▶ _Instructions to follow_: No picture should appear in the copy. Transcribe exactly, and only, the lines from the one with "[6:44.73-6:45.73]" through the last line of the data below.

Collected data
Segment Open

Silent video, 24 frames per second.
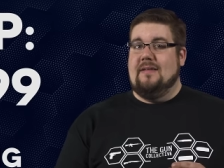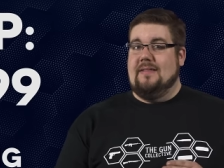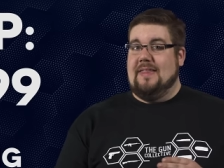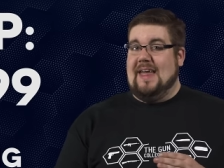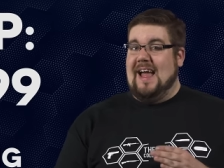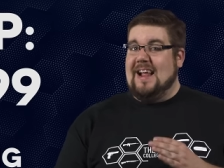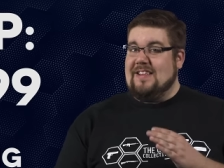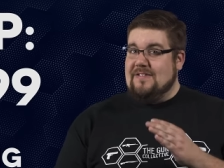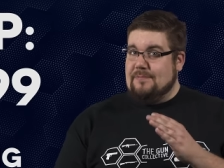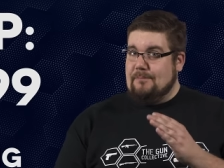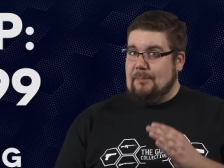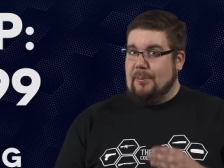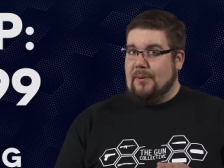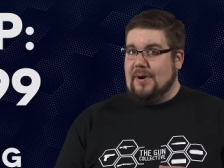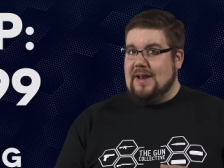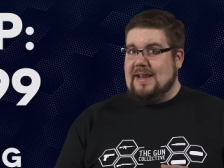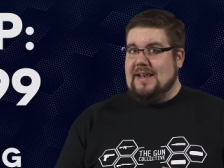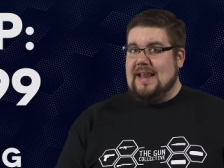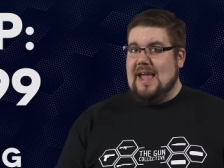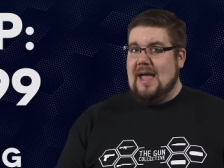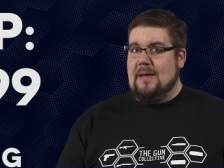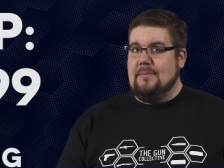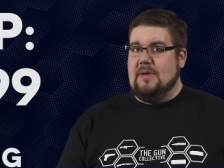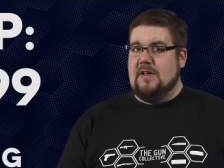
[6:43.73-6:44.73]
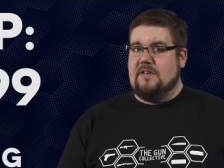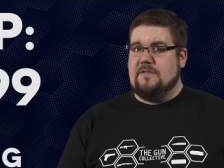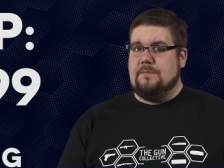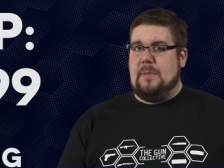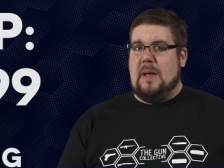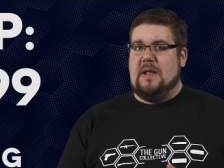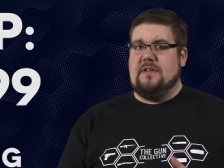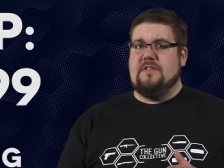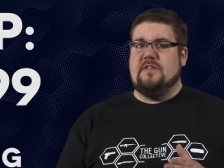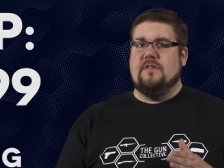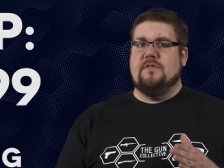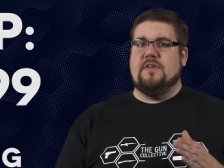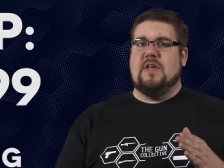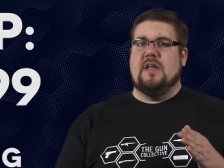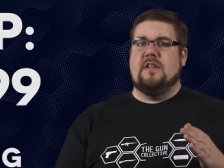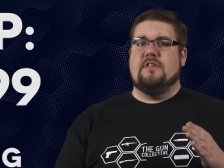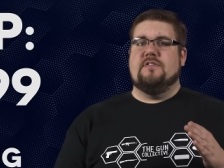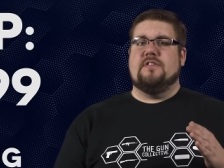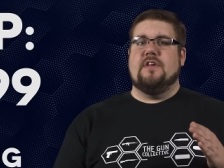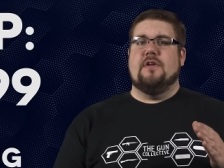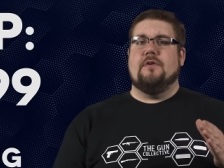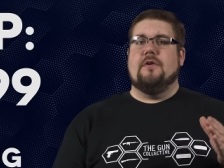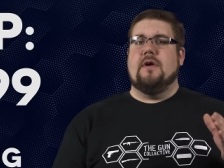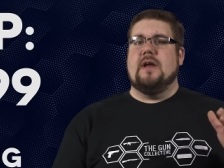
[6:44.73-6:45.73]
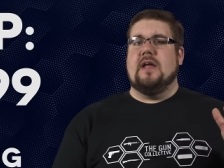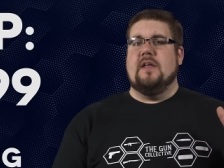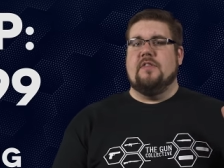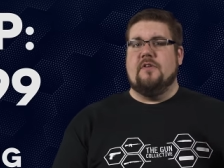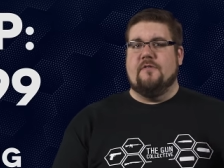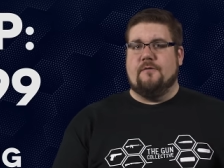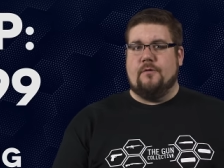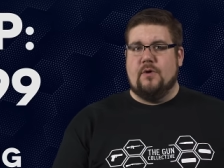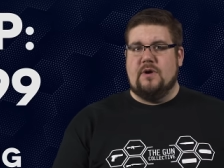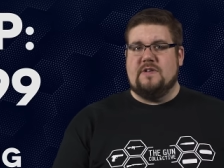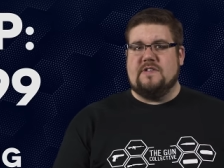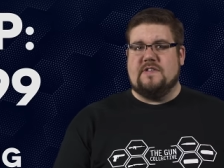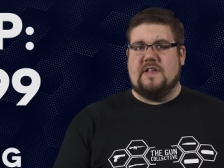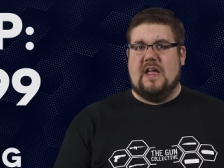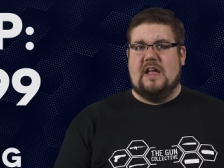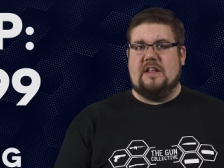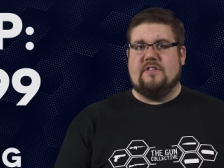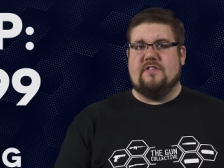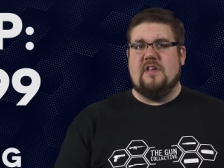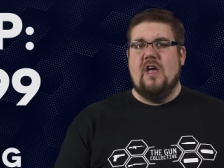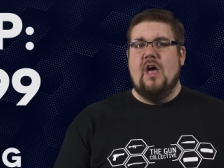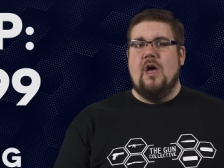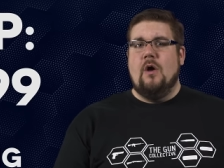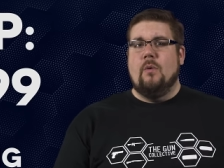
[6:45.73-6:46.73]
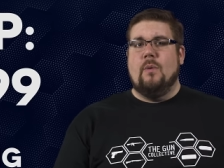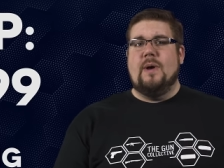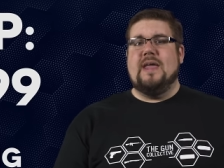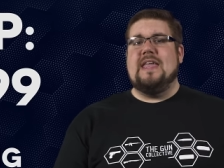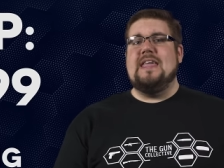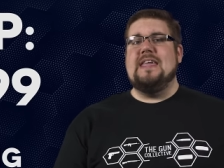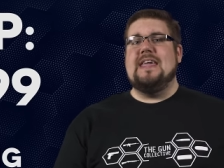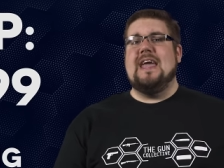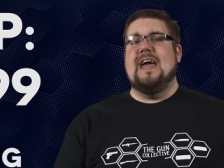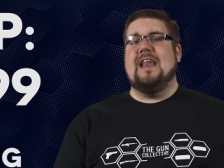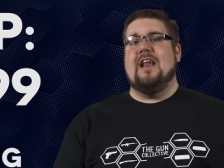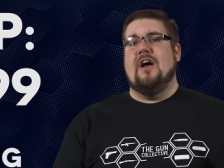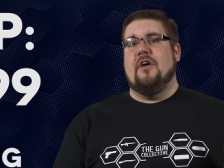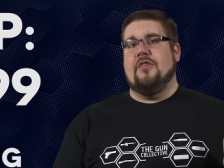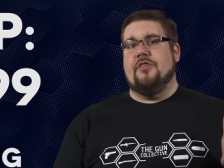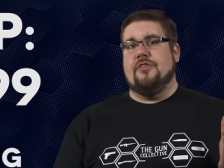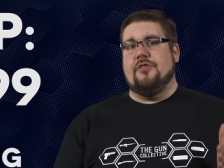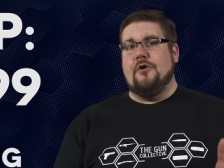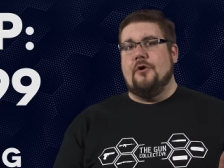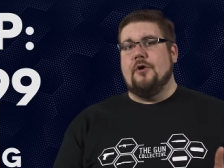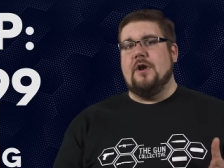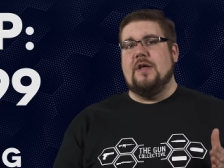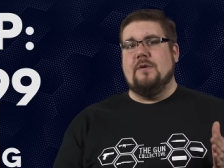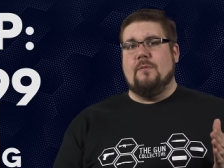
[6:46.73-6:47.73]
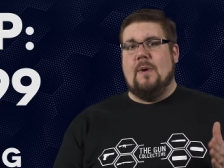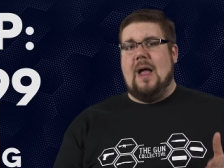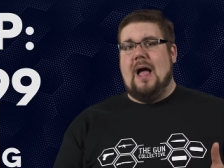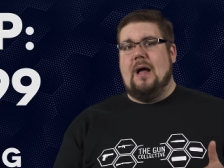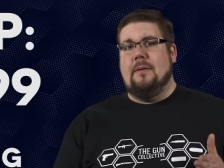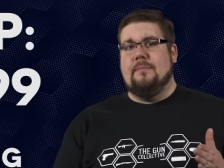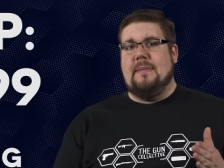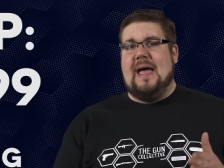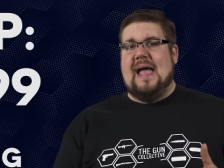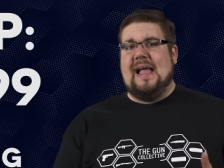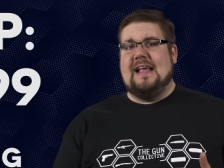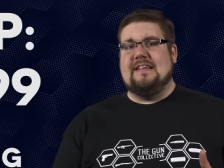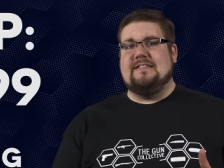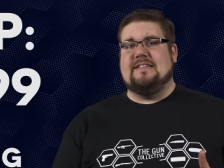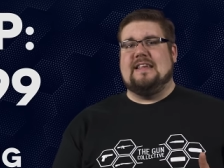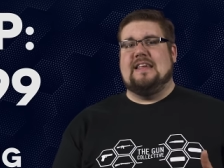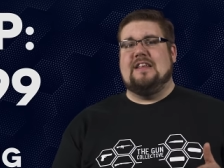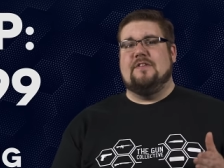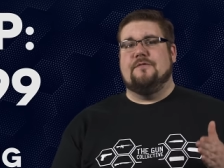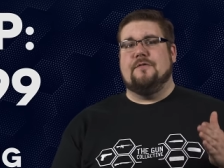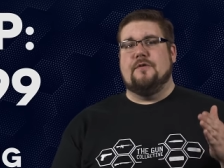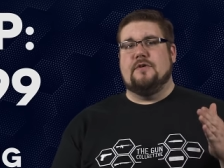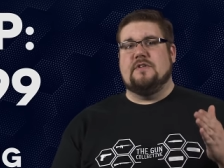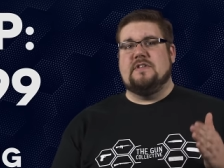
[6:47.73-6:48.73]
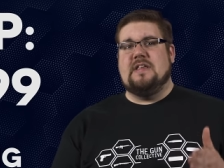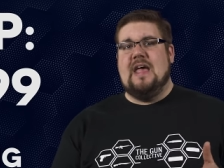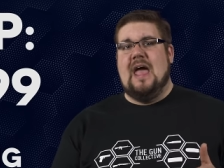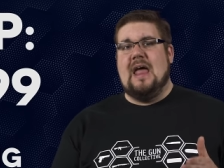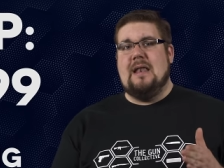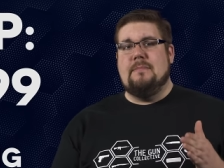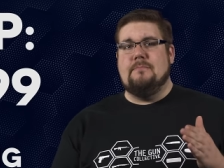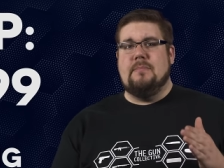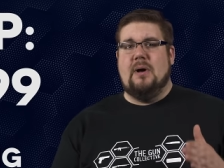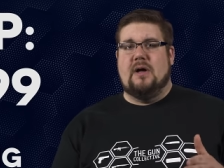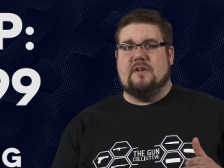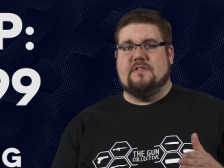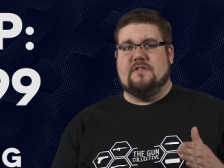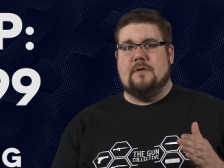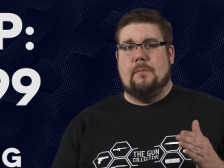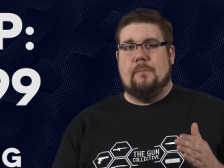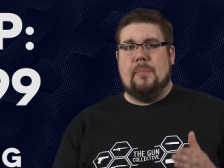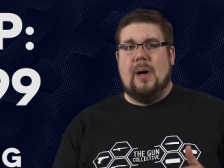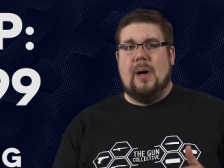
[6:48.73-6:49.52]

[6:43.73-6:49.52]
That's pretty damn expensive considering in the free states we can get a 30 round magazine for 10 bucks a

Segment Closed

▶ _Response box_:
[6:44.73-6:45.73]
[6:45.73-6:46.73]
[6:46.73-6:47.73]
[6:47.73-6:48.73]
[6:48.73-6:49.52]

[6:43.73-6:49.52]
That's pretty damn expensive considering in the free states we can get a 30 round magazine for 10 bucks a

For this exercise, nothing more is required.